» Records supplied:

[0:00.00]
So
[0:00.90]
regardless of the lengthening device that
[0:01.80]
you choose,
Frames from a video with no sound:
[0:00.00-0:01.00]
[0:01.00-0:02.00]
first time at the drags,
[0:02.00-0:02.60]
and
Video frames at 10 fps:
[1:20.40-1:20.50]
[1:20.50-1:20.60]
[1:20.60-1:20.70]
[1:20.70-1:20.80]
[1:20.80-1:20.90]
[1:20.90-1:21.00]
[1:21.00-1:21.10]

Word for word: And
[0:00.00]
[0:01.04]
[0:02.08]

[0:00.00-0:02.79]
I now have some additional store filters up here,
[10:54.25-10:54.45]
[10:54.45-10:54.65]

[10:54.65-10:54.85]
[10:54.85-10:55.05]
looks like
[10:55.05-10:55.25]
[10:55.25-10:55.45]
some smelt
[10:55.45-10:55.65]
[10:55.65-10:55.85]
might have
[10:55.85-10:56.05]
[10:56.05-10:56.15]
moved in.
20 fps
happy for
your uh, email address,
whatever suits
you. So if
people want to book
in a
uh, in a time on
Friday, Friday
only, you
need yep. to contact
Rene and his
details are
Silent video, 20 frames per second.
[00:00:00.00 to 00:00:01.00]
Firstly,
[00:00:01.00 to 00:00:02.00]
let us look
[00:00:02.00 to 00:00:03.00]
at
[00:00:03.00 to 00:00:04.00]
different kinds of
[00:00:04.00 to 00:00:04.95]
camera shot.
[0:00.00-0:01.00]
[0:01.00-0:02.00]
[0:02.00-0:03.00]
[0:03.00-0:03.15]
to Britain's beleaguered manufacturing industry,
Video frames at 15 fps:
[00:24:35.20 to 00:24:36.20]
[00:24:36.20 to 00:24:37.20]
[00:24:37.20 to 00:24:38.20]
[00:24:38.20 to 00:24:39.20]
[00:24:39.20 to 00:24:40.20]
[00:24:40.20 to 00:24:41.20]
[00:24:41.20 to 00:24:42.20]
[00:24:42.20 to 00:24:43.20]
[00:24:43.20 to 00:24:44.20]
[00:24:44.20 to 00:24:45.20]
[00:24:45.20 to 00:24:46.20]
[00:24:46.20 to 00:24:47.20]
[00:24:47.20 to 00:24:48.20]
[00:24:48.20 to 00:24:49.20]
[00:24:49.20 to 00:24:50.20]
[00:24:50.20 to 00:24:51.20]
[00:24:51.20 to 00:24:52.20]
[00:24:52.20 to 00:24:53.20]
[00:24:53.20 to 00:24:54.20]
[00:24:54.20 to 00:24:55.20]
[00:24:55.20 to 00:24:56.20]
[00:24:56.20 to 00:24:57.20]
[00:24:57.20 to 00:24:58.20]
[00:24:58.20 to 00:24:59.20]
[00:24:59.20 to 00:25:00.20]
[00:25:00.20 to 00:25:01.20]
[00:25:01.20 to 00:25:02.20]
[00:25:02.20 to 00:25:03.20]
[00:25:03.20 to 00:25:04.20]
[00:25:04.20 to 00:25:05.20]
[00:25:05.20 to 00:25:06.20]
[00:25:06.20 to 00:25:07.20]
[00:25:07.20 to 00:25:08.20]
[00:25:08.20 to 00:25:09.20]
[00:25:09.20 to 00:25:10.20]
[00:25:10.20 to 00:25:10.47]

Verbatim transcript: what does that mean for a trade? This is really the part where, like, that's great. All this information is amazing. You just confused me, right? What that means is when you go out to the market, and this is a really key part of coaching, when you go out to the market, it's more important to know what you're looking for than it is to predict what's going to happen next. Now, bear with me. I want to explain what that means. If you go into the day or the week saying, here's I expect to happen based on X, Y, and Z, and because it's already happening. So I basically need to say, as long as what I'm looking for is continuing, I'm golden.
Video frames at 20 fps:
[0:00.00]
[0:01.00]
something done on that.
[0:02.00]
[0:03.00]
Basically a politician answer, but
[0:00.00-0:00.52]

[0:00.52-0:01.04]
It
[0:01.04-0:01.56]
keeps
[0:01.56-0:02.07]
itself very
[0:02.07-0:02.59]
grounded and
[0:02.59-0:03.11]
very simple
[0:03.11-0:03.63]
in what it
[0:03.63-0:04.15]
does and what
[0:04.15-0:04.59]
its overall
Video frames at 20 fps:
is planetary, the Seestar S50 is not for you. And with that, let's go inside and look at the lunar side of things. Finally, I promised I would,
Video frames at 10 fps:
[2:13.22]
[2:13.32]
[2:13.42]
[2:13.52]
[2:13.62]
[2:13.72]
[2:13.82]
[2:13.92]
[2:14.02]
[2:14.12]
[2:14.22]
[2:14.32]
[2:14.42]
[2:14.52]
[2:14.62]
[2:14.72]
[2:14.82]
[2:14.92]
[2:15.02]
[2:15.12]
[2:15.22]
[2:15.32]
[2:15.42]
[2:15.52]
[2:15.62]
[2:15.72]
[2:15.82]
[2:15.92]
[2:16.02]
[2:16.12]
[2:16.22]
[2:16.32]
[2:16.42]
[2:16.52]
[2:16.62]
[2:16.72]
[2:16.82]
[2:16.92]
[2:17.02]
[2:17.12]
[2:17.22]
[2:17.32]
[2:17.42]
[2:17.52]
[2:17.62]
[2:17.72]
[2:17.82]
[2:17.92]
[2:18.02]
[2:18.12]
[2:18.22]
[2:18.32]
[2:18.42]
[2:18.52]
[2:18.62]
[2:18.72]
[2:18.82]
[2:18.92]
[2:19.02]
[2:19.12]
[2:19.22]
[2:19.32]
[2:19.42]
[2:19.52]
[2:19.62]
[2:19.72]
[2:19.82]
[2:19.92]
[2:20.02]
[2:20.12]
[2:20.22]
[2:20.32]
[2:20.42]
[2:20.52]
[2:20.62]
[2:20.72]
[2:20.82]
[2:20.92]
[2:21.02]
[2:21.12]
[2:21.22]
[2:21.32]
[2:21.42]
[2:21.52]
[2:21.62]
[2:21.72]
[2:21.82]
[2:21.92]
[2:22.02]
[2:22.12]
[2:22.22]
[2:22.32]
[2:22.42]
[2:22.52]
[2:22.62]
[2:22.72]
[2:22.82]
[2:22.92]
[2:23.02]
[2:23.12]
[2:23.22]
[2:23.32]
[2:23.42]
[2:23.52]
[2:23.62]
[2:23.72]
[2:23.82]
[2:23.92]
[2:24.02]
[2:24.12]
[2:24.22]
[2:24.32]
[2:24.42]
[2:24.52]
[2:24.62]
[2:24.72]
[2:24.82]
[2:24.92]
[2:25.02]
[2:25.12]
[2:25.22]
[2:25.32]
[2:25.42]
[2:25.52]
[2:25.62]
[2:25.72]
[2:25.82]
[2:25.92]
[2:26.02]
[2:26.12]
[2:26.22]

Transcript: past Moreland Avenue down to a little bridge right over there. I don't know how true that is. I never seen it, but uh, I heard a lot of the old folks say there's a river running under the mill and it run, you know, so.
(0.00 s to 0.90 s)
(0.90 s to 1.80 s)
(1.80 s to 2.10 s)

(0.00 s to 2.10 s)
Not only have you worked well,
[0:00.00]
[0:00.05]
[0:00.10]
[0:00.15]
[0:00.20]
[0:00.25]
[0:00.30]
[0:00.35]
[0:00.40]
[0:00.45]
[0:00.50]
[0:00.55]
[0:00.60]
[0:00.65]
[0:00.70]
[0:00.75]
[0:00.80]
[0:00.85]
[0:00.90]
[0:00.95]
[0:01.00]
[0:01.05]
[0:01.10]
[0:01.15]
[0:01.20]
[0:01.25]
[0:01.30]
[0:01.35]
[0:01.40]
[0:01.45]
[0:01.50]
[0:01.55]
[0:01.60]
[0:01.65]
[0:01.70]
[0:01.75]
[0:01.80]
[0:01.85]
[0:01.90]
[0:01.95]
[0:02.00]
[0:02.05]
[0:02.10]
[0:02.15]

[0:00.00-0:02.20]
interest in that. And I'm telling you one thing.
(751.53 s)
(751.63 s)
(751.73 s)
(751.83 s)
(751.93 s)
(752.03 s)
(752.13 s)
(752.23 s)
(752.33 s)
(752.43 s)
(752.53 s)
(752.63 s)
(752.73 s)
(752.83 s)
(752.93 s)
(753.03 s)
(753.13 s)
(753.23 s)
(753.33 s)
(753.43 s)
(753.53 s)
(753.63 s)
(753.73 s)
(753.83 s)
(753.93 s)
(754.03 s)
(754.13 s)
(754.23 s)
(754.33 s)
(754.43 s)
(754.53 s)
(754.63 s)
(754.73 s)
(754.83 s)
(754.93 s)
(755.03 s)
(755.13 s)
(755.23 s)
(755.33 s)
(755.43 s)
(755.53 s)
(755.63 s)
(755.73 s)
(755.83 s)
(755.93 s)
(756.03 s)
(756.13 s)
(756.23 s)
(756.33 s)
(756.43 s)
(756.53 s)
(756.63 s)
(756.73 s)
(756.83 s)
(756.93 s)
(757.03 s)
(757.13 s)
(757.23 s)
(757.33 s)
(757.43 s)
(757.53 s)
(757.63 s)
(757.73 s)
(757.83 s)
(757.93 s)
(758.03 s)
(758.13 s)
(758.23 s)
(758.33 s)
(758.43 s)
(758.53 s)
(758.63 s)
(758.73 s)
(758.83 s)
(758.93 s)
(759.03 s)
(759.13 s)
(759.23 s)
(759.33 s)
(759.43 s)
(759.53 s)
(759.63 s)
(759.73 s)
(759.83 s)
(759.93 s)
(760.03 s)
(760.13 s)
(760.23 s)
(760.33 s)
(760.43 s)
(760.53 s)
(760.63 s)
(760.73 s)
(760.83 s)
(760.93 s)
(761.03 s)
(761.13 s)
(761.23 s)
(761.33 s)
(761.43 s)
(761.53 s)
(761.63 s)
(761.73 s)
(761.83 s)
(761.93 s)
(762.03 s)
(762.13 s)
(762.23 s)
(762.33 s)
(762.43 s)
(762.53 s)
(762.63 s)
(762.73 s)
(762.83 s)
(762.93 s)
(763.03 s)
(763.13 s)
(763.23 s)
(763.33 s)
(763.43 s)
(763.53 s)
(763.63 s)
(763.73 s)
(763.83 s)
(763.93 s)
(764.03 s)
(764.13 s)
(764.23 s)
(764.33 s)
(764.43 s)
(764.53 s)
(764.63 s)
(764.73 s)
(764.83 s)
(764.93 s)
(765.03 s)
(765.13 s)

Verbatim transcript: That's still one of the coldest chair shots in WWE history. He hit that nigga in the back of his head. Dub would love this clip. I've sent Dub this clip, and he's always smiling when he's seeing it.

» Work task:
What is needed is a verbatim copy of every line in the records above from the one containing "[00:00:04.00 to 00:00:04.95]" down to the one containing "[00:24:36.20 to 00:24:37.20]", both included, and nothing more.

» Exercise result:
[00:00:04.00 to 00:00:04.95]
camera shot.
[0:00.00-0:01.00]
[0:01.00-0:02.00]
[0:02.00-0:03.00]
[0:03.00-0:03.15]
to Britain's beleaguered manufacturing industry,
Video frames at 15 fps:
[00:24:35.20 to 00:24:36.20]
[00:24:36.20 to 00:24:37.20]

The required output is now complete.